Some evidence suggests that the disease may be triggered by exposure to heavy metals, animal skins, or fertilizer, although this has not been proven. Viral infections and severe physical trauma is also expected as a possible contributor. Another theory linking ALS with a phenomenon called excitotoxicity, in which the nerve cells that control movement are stimulated by the neurotransmitter glutamate to the point where the nerve cells eventually die.

What are the symptoms of Amyotrophic Lateral Sclerosis?
In the early stages, the symptoms of Amyotrophic Lateral Sclerosis, also called Lou Gehrig's disease, among others:
  • Increasing weakness in the limbs, especially in the hands of
  • Difficulty walking.
  • Awkward hand.
  • Fasciculations, namely mild twitch under the skin
  • speech disorders
  • difficulty swallowing
Along Amyotrophic Lateral Sclerosis develops, the symptoms may include:
  • The weakening of the other limbs, possibly accompanied by twitching, muscle cramps, and quick reflexes and excess.
  • Problems with chewing, swallowing, and breathing. Drool may occur.
  • In the end paralysis
Contact Your Doctor About Amyotrophic Lateral Sclerosis If:
You have one of the above symptoms. Amyotrophic Lateral Sclerosis require professional medical care.

How to Diagnose Amyotrophic Lateral Sclerosis?
Amyotrophic Lateral Sclerosis to diagnose, neurologists will perform an electromyogram (EMG), which is used to detect nerve damage.
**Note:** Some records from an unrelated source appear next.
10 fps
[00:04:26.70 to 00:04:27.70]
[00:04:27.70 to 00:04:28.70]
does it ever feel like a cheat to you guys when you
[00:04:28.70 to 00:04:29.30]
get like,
Additional tests can rule out other muscular dystrophy, multiple sclerosis, spinal cord tumors, or other diseases.

What Treatment for Amyotrophic Lateral Sclerosis?
Although there is no treatment that slow or stop the progression of Amyotrophic Lateral Sclerosis, but there are a variety of drugs and devices to help control the symptoms and make your life with this disease becomes easier.
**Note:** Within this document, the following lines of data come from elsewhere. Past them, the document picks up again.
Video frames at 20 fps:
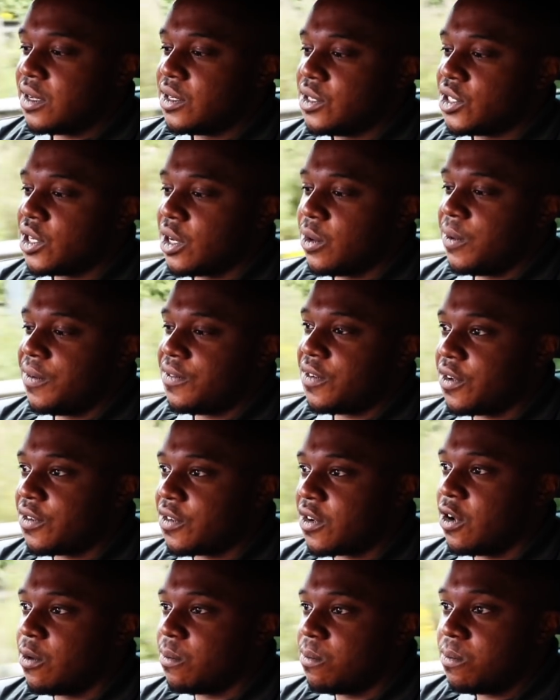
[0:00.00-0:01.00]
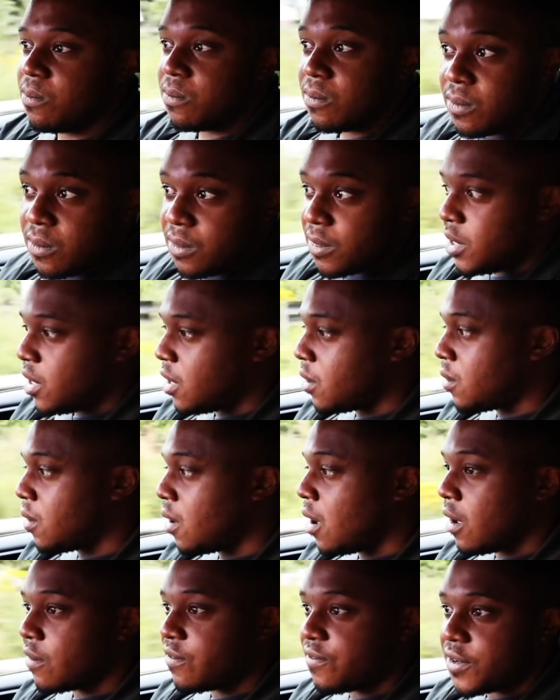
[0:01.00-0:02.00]
So we've just come, you know,
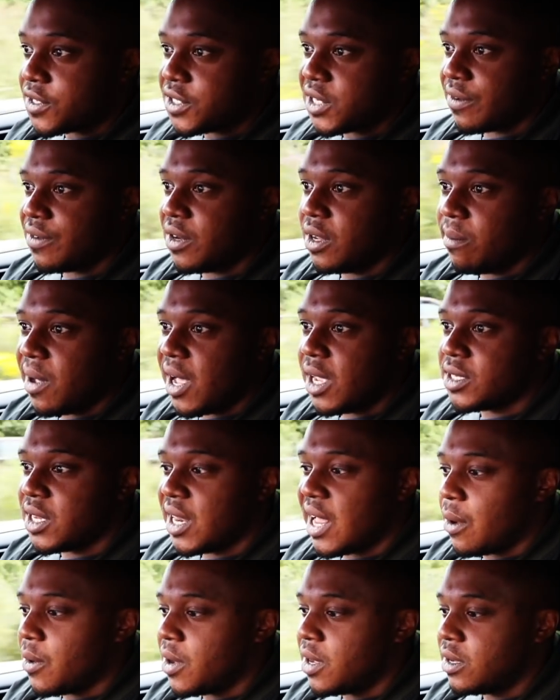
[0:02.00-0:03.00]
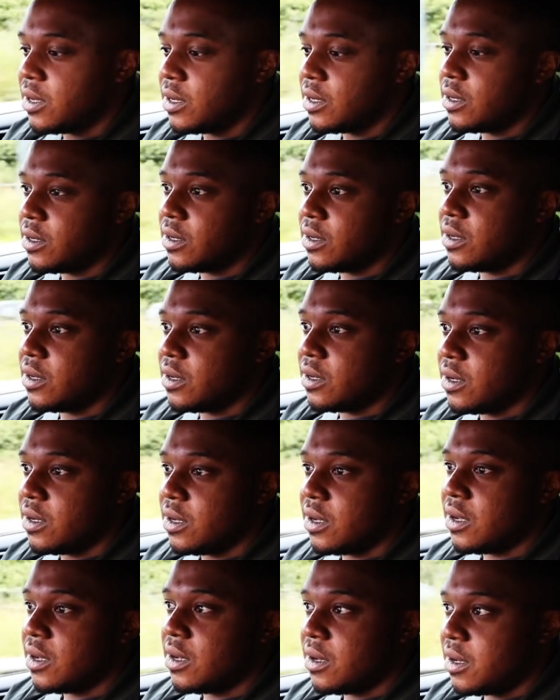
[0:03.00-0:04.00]
off a 70 miles an hour
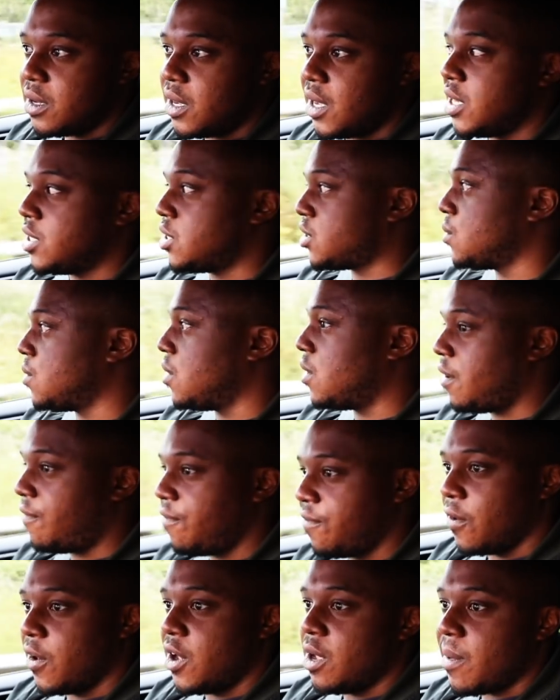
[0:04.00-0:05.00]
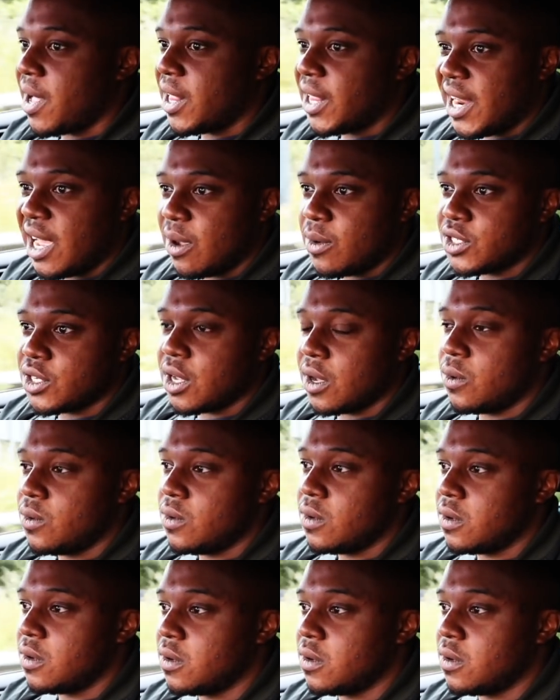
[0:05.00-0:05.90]
into a 40 mile an hour zone.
Conventional treatment for ALS
Rilutek (riluzole) is a drug approved for the treatment of ALS. How it works is not known with certainty, but it seems that these drugs prevent damage which may result from nerve cells that are stimulated by glutamate. Studies have shown these drugs may enhance the function and survival of patients with ALS. However, because of the potential side effects involving the liver, it would require close monitoring by your doctor.

Physical therapy can improve circulation and help extend the use of the muscles in the early stages of ALS. In addition, a variety of drugs can be prescribed as the development of ALS to help cope with the symptoms.

Baclofen relieve stiffness in the limbs and throat. Decreased muscle and weight loss can be slowed with a nutritional supplement called branched-chain amino acid (BCAA). Phenytoin may relieve cramps. Tricyclic antidepressants can help control excessive saliva production, which is one of the symptoms of Amyotrophic Lateral Sclerosis. Antidepressants may also be prescribed to help depression, conditions that often accompany severe illness.